- Born: I. S. Murugesan 13 January 1930 Idikarai, Coimbatore
- Died: 8 November 2014 (aged 84) Vadapalani, Chennai, India
- Occupations: Actor, musician
- Spouse: Kannama
- Children: 3
- Parent(s): Subramaniam Mudaliar, Ponnammal

= Meesai Murugesan =

Indian film actor (1930–2014)

Meesai Murugesan (13 January 1930 – 8 November 2014) was a veteran actor and musician who appeared in Tamil films. He starred in more than 100 films, as well as having supporting roles in various films.

==Music career==
He started his career by playing the "Kottankuchi" (coconut shell), alongside great musicians such as K. P. Sundarambal, M. K. T. Bhagavathar, T. M. Soundararajan and Seerkazhi Govindarajan. He was popular for creating shrill sound effects in Nenjam Marappathillai and the footfall of the horse in the "Rajavin Paarvai Raniyin Pakkam" song in MGR-Saroja Devi's Anbe Vaa. He played instruments for music directors including M. S. Viswanathan, Ilayaraja and Kunnakudi Vaidyanathan.
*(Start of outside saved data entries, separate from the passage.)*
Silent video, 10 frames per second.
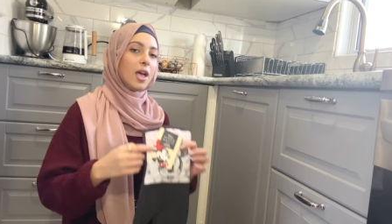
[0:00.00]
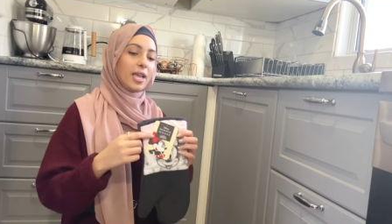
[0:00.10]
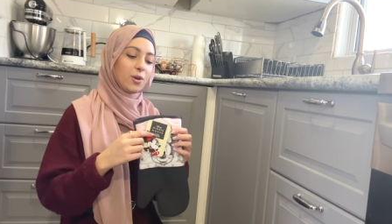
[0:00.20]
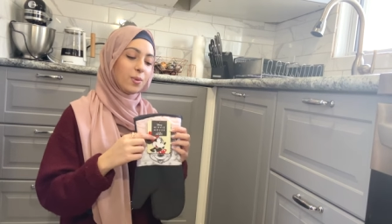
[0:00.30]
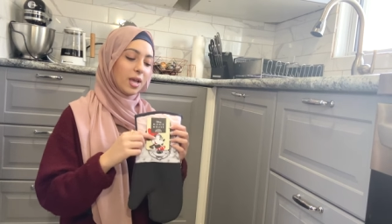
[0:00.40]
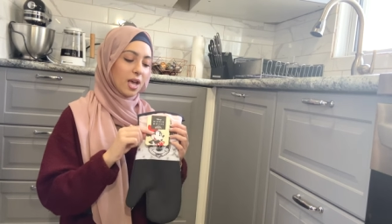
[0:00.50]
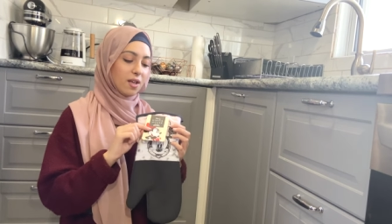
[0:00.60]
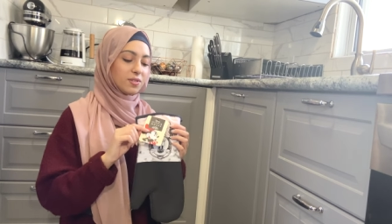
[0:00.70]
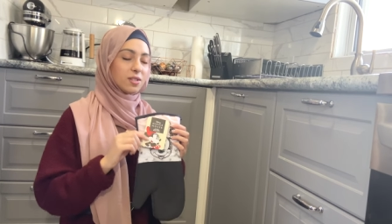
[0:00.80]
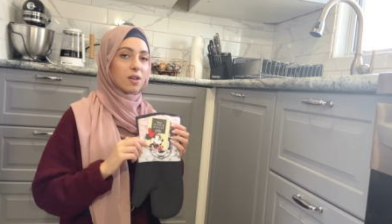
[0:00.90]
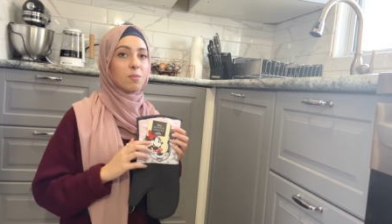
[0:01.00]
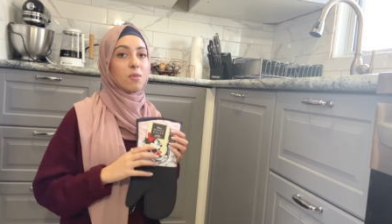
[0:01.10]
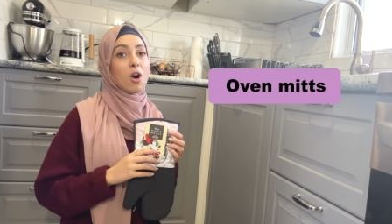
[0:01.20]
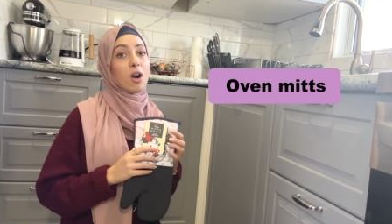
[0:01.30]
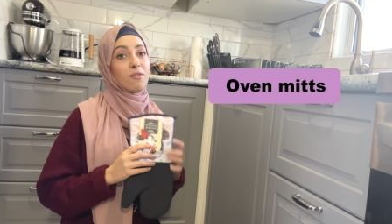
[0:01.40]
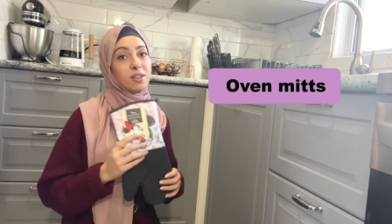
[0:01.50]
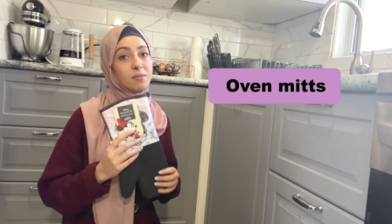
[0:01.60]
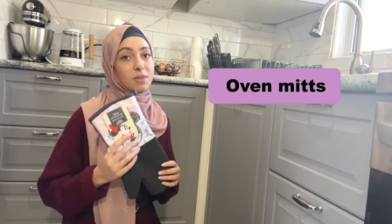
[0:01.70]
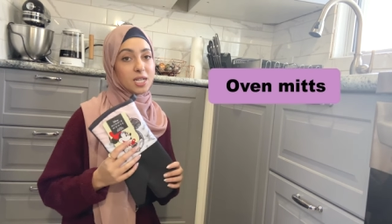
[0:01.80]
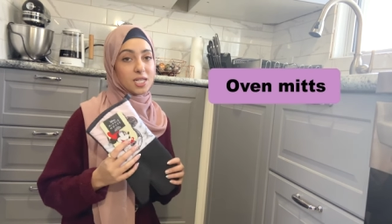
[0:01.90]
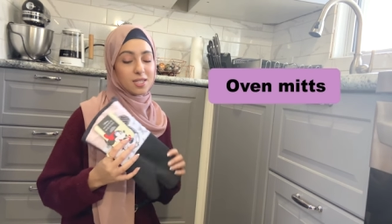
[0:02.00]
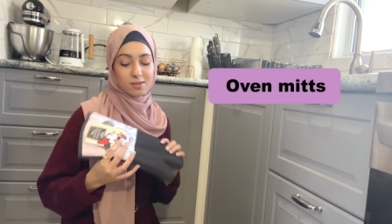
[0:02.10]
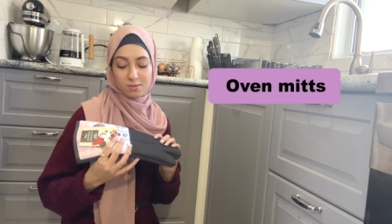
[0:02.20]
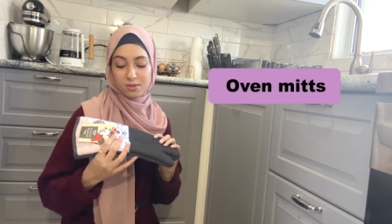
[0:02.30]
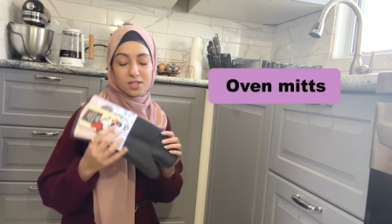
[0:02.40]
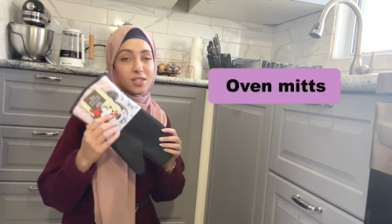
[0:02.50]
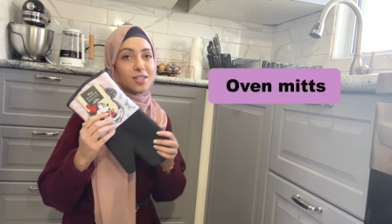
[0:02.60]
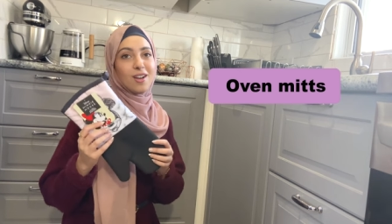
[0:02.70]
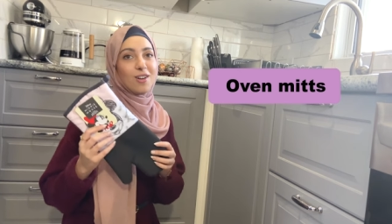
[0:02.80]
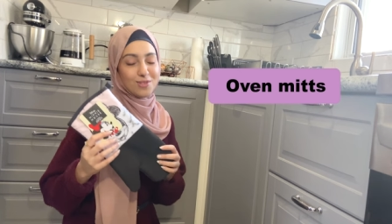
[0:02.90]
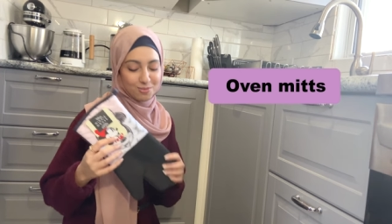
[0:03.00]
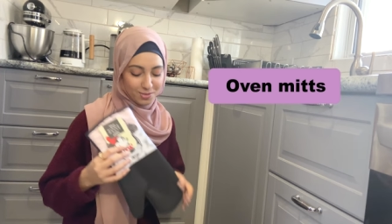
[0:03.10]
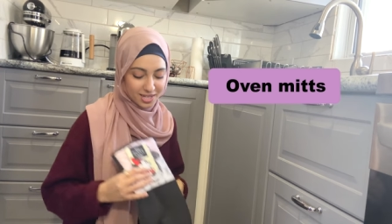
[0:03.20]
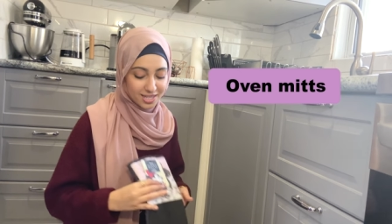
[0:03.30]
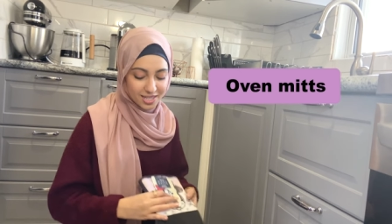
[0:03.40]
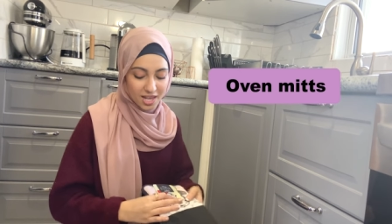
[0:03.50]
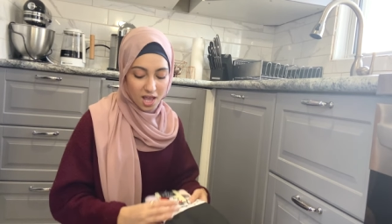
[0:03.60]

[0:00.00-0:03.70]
Here we have some oven mitts, Disney oven mitts.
He was a carnatic artist and had learned to play more than 25 instruments. He also ran a one-man band called "Apoorva Thalavaithiyangal" and held several concerts across the world including Europe, Canada, the United States and Russia.

==Film career==
His career spanned more than 100 films and he was famous for his roles in Kamal Haasan's Unnal Mudiyum Thambi, Sathyaraj's Amaidhi Padai, Mohan's Uyire Unakkaga, Pandiarajan's Aan Paavam, and many others. He earned the name "Meesai Murugesan" after he sported a thick moustache in his first film Sugamana Raagangal.

==Awards==
He was conferred Kalaimamani by the Tamil Nadu State government for his contribution to the cinema.

==Partial filmography==

| Year | Film | Role | Notes |
| 1985 | Sugamana Raagangal |  |  |
| Aan Paavam | Murugesan |  |
| Janani | Janani's father |  |
| Kalyanam Oru Kaalkattu |  |  |
| 1986 | Kadaikan Paarvai |  |  |
| Thazhuvatha Kaigal |  |  |
| Aayiram Pookkal Malarattum |  |  |
| Oomai Vizhigal |  |  |
| Police Officer |  | Telugu |
| Uyire Unakkaga | Murugesan Mudaliar |  |
| 1987 | Chinna Thambi Periya Thambi |  |  |
| Meendum Mahaan |  |  |
| Mangai Oru Gangai |  |  |
| Paasam Oru Vesham |  |  |
| 1988 | Unnal Mudiyum Thambi | Anjayya |  |
| Kalyana Paravaigal |  |  |
| Sigappu Thali |  |  |
| Paimarakappal |  |  |
| Thanga Kalasam |  |  |
| 1989 | Athaimadi Methaiadi |  |  |
| Radha Kadhal Varadha |  |  |
| Sakalakala Sammandhi | Body Building Trainer |  |
| 1990 | Pudhu Padagan | Kunjithapatham |  |
| Salem Vishnu | Vishnu's father |  |
| Vaazhkai Chakkaram |  |  |
| Sila Sasanam |  | Telugu |
| Vetrimalai |  |  |
| 1991 | Ennarukil Nee Irunthal | Vaidyar |  |
| 1993 | Senthoorapandi | Meena's suitor's father |  |
| 1994 | Amaidhi Padai |  |  |
| Sevvanthi |  |  |
| Killadi Mappillai |  |  |
| 1995 | Chellakannu |  |  |
| Maaman Magal |  |  |
| Padikira Vayasula |  |  |
| Puthiya Aatchi |  |  |
| 1996 | Poove Unakkaga | Velangiri |  |
| 1997 | Kadavul |  |  |
| Pudhalvan |  |  |
| Thedinen Vanthathu |  |  |
| 1998 | Kannathal |  |  |
| 2002 | Gemini |  |  |
| 2008 | Pirivom Santhippom | Natesan |  |

==Death==
He died due to ill health and blood clots in his brain on 8 November 2014. He was 84 years of age and was survived by his wife, a son and two daughters.